Fairfax Media journalist Lisa Visentin tweeted this afternoon that Pan Macmillian had confirmed the cookbook would not be published.
She also tweeted this excerpt from the publisher’s media statement, which says that the book’s authors “have decided to release a digital version of the book”.
The news follows celebrity chef Pete Evans’ recent claim that the book would be “released in the next week or two”.
The chef and co-author wrote on Facebook: “Our nurturing new book “Bubba Yum Yum” will also being [sic] released in the next week or two, so we’ll keep you updated.”
He added: “We surly [sic] all are part of something very, very special… good things are coming! Good things are here!”
Previously, Mamamia wrote…
Pete Evans’ paleo cookbook for babies — which recommends feeding infants bone broth as a baby formula — is being investigated by the Federal Health Department.
ABC News reports the department said it is “aware of this publication and has concerns about the inadequate nutritional value of some of the recipes, in particular the infant formula”.

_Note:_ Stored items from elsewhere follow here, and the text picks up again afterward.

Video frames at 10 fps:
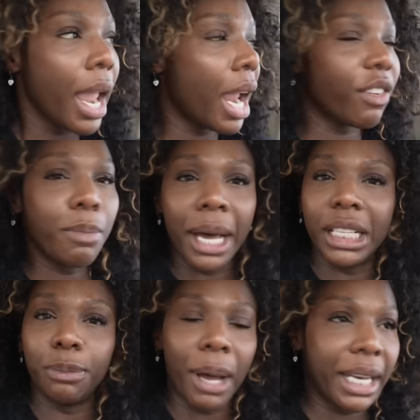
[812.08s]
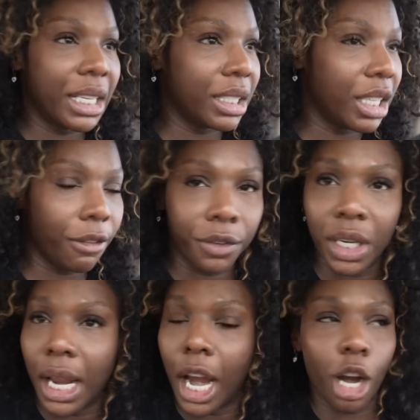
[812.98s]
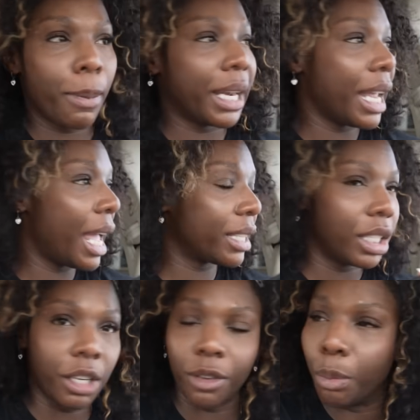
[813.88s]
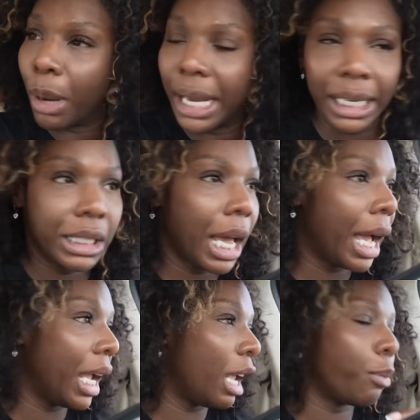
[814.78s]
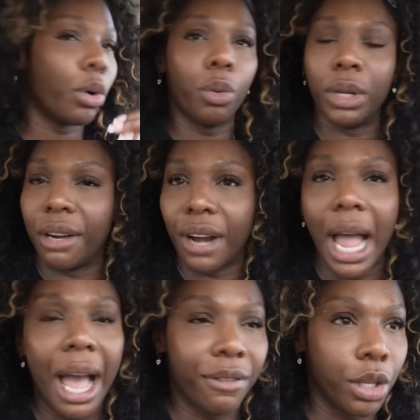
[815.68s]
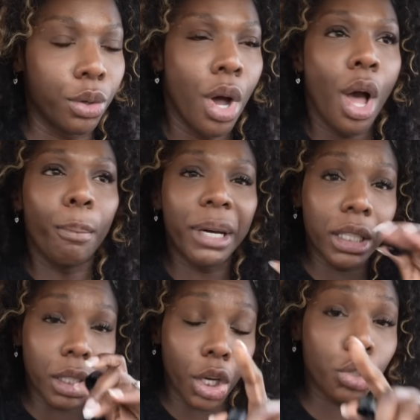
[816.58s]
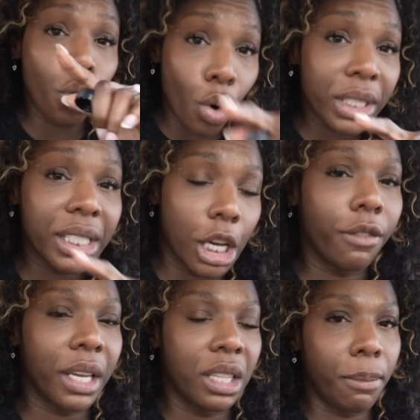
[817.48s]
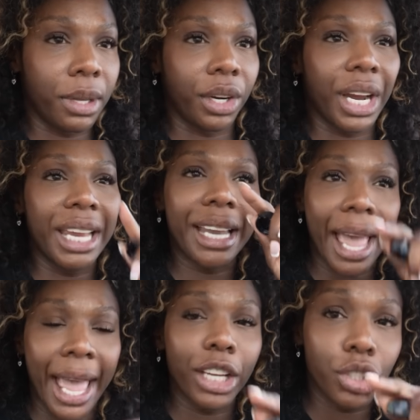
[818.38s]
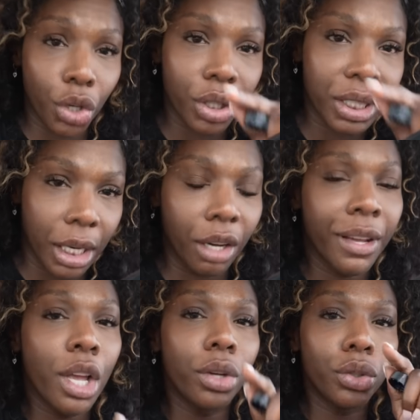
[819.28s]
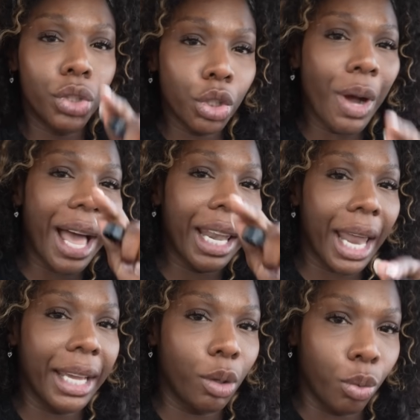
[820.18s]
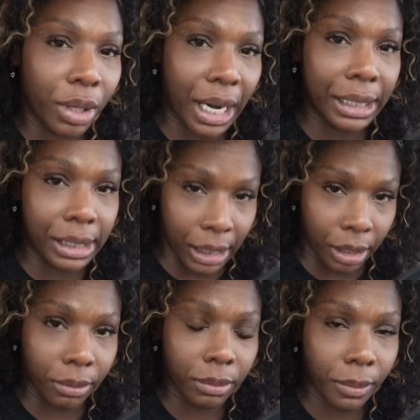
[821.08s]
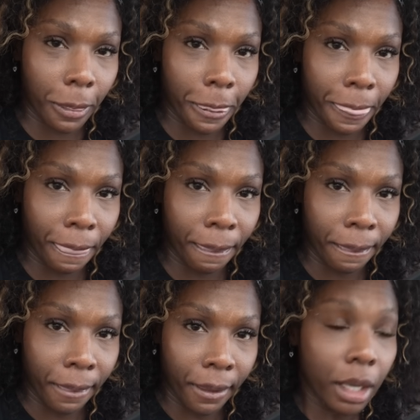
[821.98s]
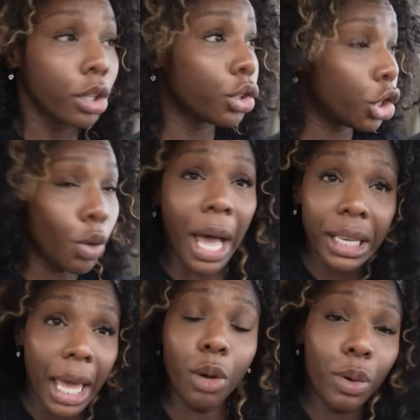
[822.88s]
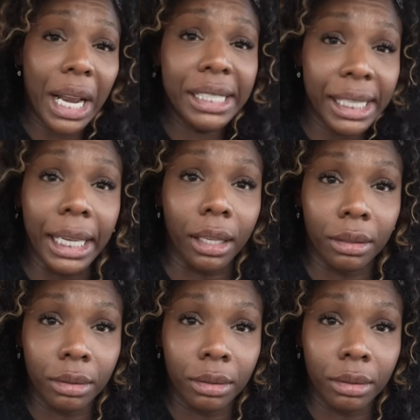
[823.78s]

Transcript: Everybody's body is different. Everybody has a different body type or whatever have you. But look yourself in the mirror and ask yourself, do I like what I see? Do I like what I see?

It added that it would “continue to investigate”.
The Department of Health has also told The Weekly it was “concerned about the inadequate nutritional values of some of the foods, in particular for infants, and is investigating further.”
Previously, Mamamia reported:
An impending release of celebrity chef Pete Evans’ baby Paleo cookbook has been shelved after concerns about the safety of some of his recipes.
Related content: Explain to me: What is everyone’s problem with Pete Evans?
From the moment it was touted as a Paleo baby diet book there were concerns over its safety but it seems now these very real fears may finally been acted upon.
The Australian Women’s Weekly has reported that publishers Pan Macmillan have held back the upcoming release of Bubba Yum Yum: The Paleo Way – after health officials expressed concerns that a baby might die if fed some of the recipes.
“In my view, there’s a very real possibility that a baby may die if this book goes ahead,” Professor Heather Yeatman, president of the Public Health Association of Australia, has told The Weekly.
The Federal Department of Health has been reportedly scrutinizing the recipes.
The cause of concern is the high levels of vitamin A in a DIY formula recipe which “contains more than ten times the safe maximum daily intake of vitamin A for babies and inadequate levels of other nutrients.”
The formula, made from bone broth includes ingredients like chicken liver, oils and a probiotic supplement which “could potentially cause a vitamin A overdose in infants, the symptoms of which include loss of appetite, dry skin, hair loss, bone pain, fissures in the corners of the mouth and failure to thrive,” says The Weekly.